We know that the universe is expanding. Astronomer Edwin Hubble, for whom the Hubble Space Telescope is named, discovered cosmic expansion in 1929, observing that the farther away a galaxy is from Earth, the faster it appears to be receding from us.
But a key question remains: what specifically is the relationship between how far away an object is and how fast it recedes from us? We call this value the Hubble Constant. Determining the Hubble Constant unlocks the answers to many fundamental questions, including the speed of the expansion (velocity is the Hubble Constant times the distance) and the precise age of the universe.
Observations by the Hubble Space Telescope pinned the Hubble Constant down with unprecedented precision, to an accuracy of almost one percent.
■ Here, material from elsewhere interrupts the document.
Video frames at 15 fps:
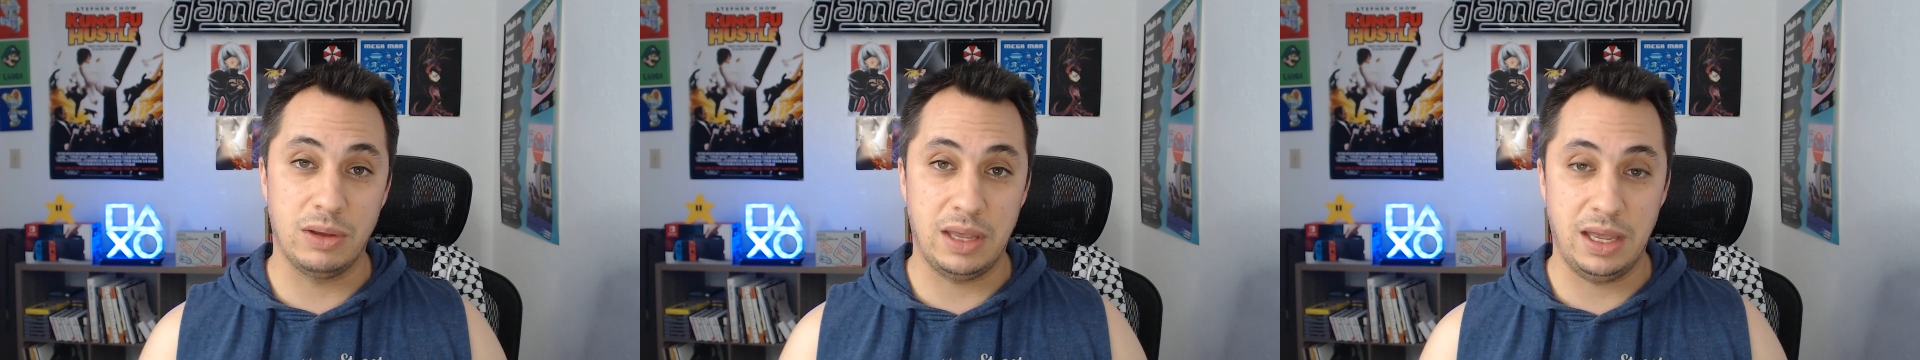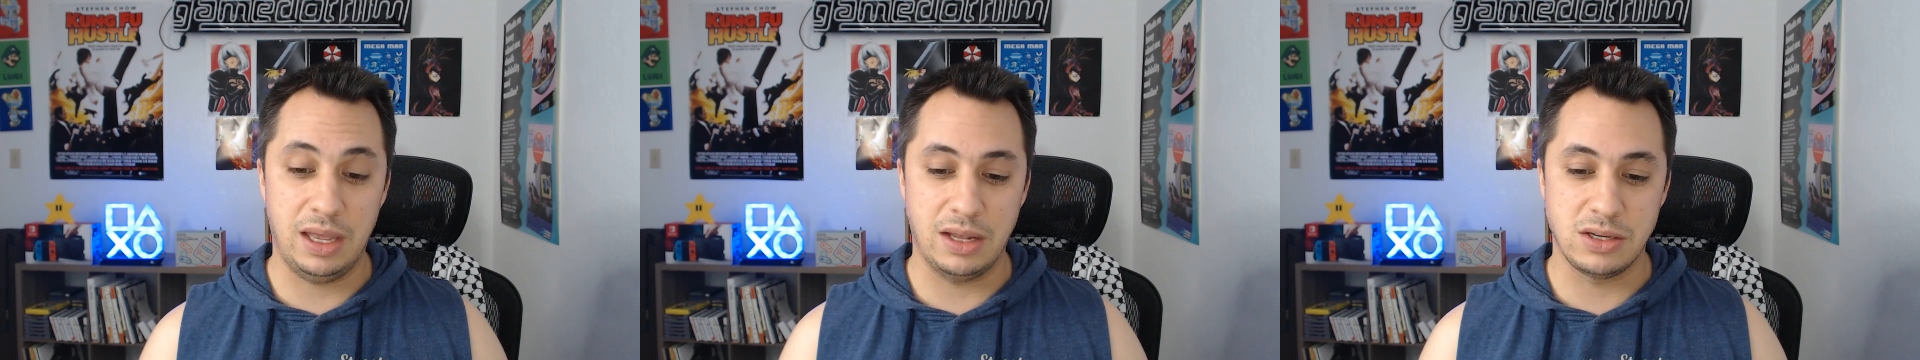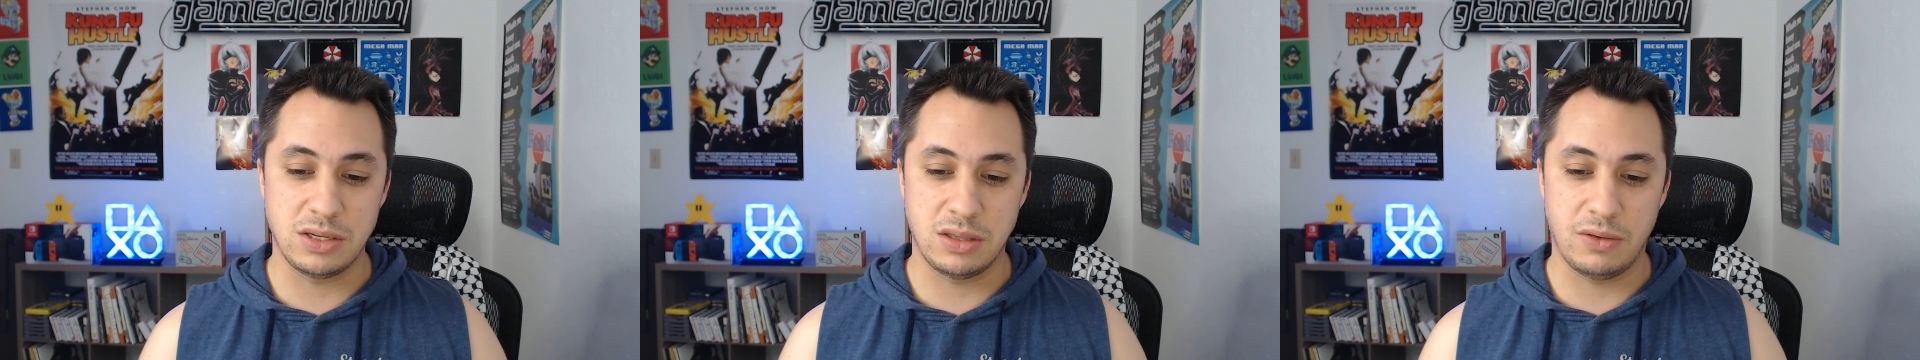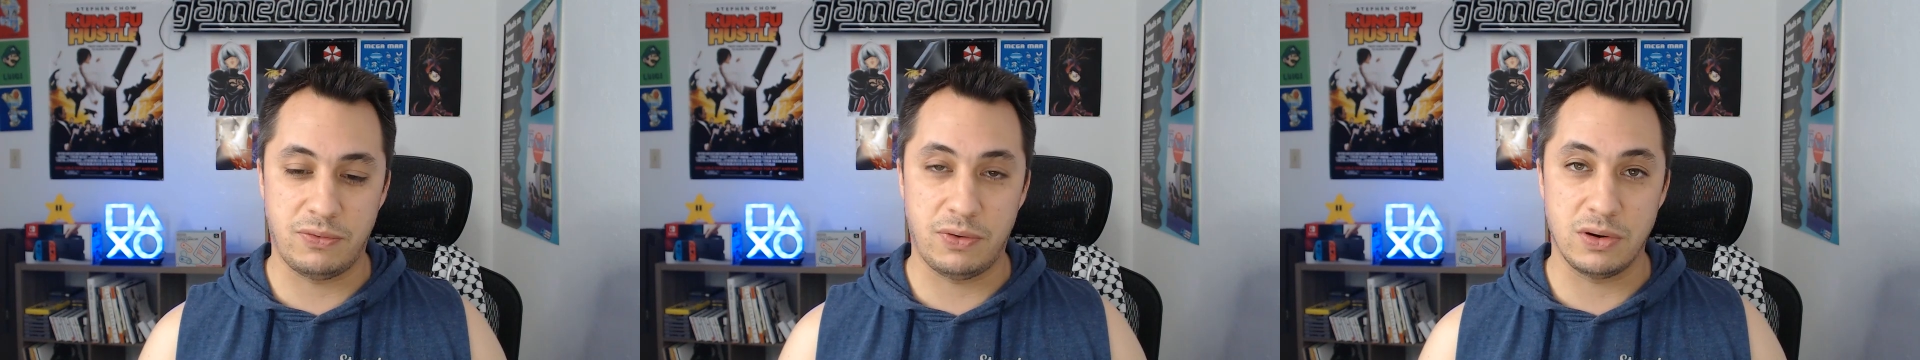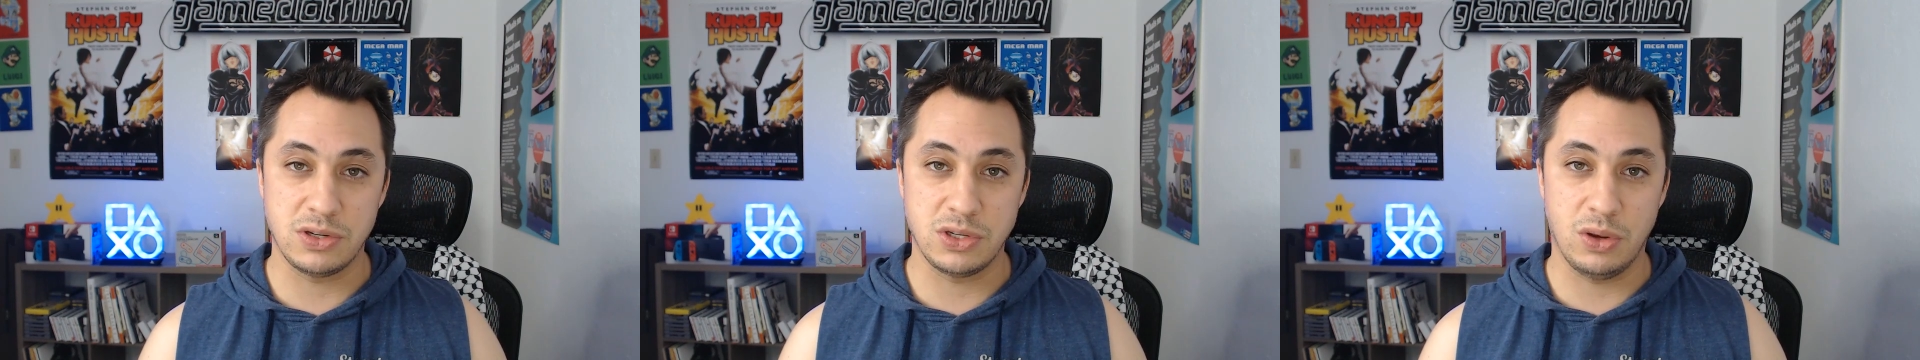kids, the
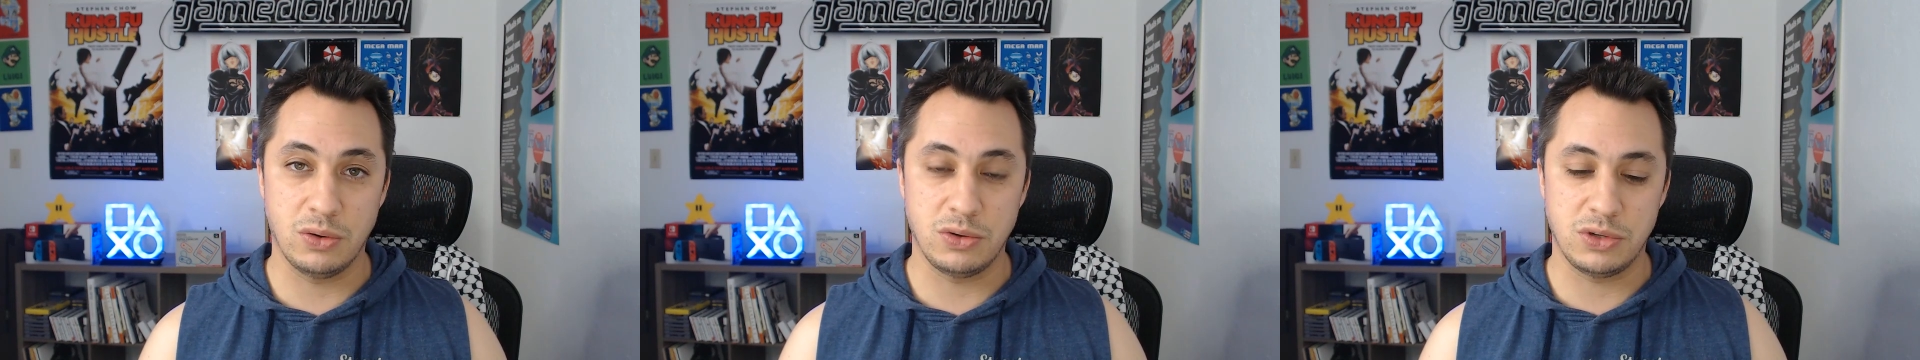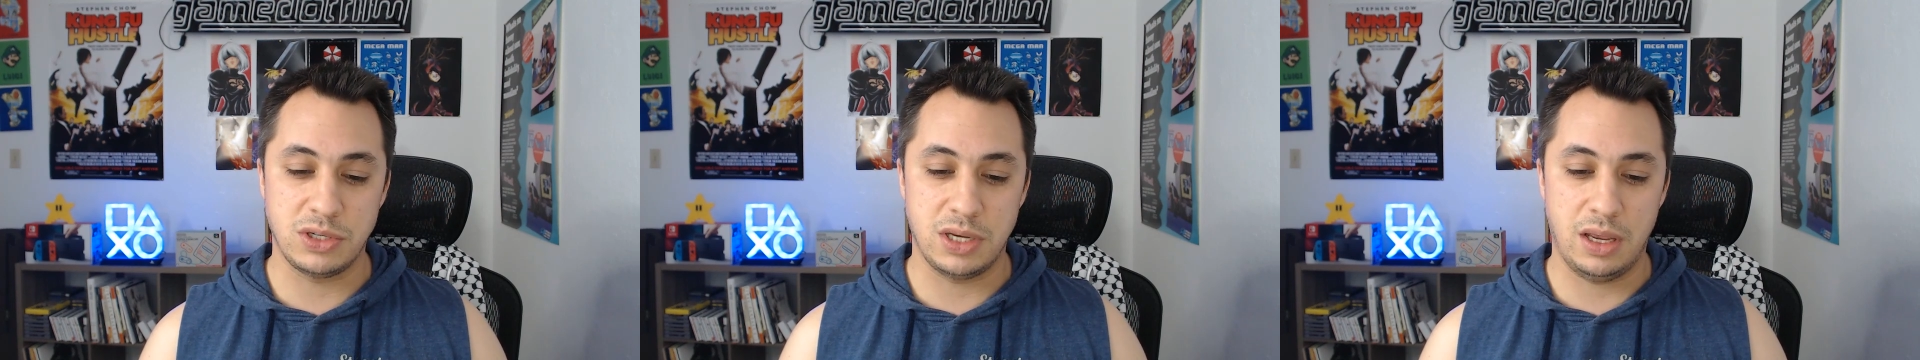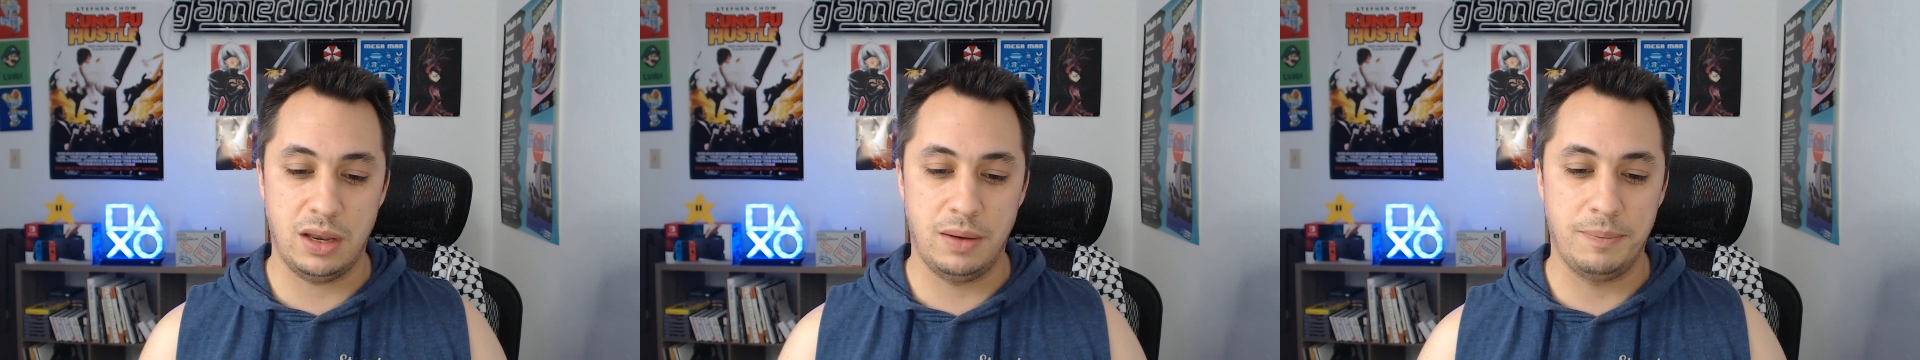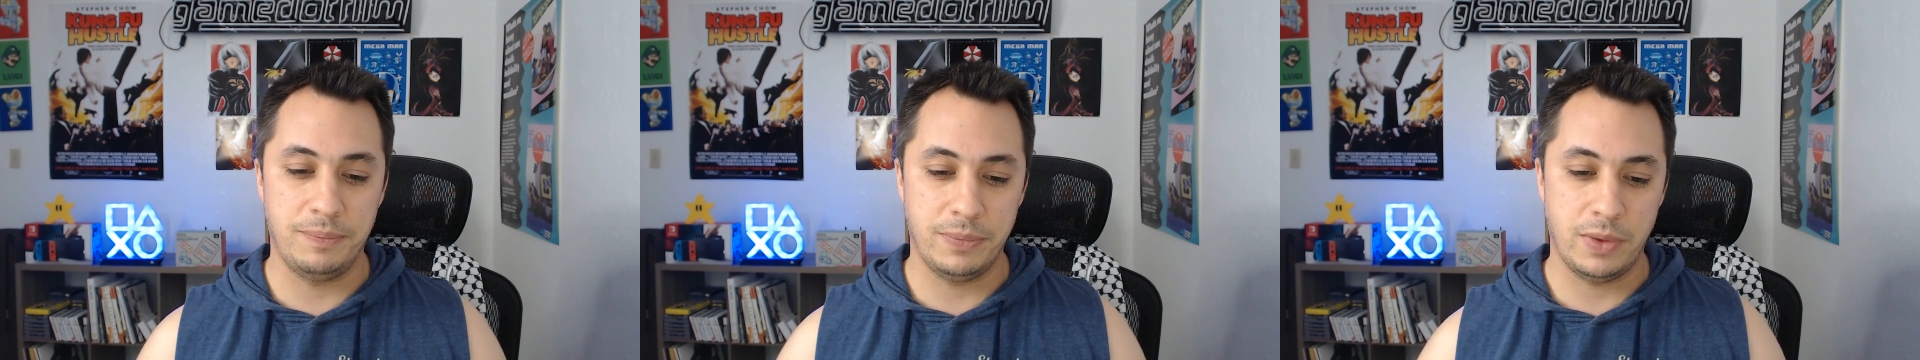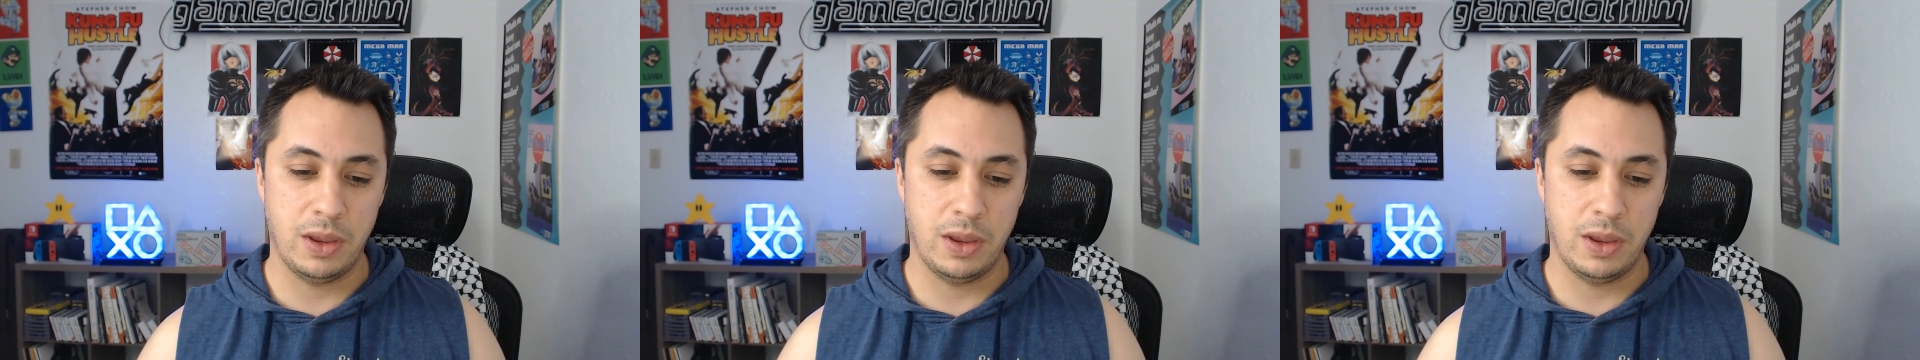first soldier said.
This was a huge shift ― before Hubble’s launch and its refinement of the Hubble Constant, the age of the universe was estimated at anywhere from 9.7 billion years to 19.5 billion years. Afterward, astronomers using Hubble’s observations were able to pin it down to 13.8 billion years.
Hubble did this by observing distant objects like Cepheid variable stars and Type 1a supernovae that have known brightnesses. Because we know how bright they really are, we can measure how far away they are by comparing how bright they appear from our perspective ― similar to judging the distance to approaching headlights by calculating how bright they appear in the dark.

Beginning at left, astronomers use Hubble to measure the distances to a class of pulsating stars called Cepheid variables, employing a basic tool of geometry called parallax. Parallax is the apparent shift of an object's position due to a change in an observer's point of view. After calibrating the brightness of Cepheids using the nearby sample, astronomers measure Cepheids in galaxies farther away that also include another cosmic yardstick, exploding stars called Type Ia supernovae. These supernovae are much brighter than Cepheid variables. Astronomers use them as “milepost markers” to gauge the distance from Earth to far-flung galaxies.
They then look for supernovae in galaxies located even farther away from Earth. Unlike Cepheids, Type Ia supernovae are brilliant enough to be seen from relatively longer distances. The astronomers compare the luminosity and apparent brightness of distant supernovae to measure out to the distance where the expansion of the universe can be seen. They compare those distance measurements with how the light from the supernovae is stretched to longer wavelengths by the expansion of space. They use these two values to calculate how fast the universe is expanding now, a number called the Hubble Constant.
Hubble and Webb space telescope observations of objects like Cepheid variable stars and Type 1a supernovae give us measurements of distances to other galaxies. But it isn’t the only way to measure the Hubble Constant. Astronomers can also measure the cosmic microwave background (CMB), the first radiation to travel through space, which was released shortly after the Big Bang and is still detectable as a faint microwave radiation glow that fills the universe.
The problem is that the measurements by space telescopes of objects like cepheid variable stars and Type 1a supernovae, and the measurements of the CMB do not agree. Space telescope measurements find a Hubble Constant, or expansion rate for the universe, of around 70-76 kilometers per second per megaparsec (which gives an age for the universe of about 13.8 billion years). But measurements derived from studying the CMB provide a Hubble Constant of about 67-68 kilometers per second per megaparsec. Scientists call this discrepancy the Hubble Tension.
Today the Hubble Tension is still a mystery. Something may be wrong with our understanding of the early universe. Exotic particles, alternative theories of gravity, and early forms of dark energy are all proposed candidates for the difference. But it will take more research to solve the puzzle.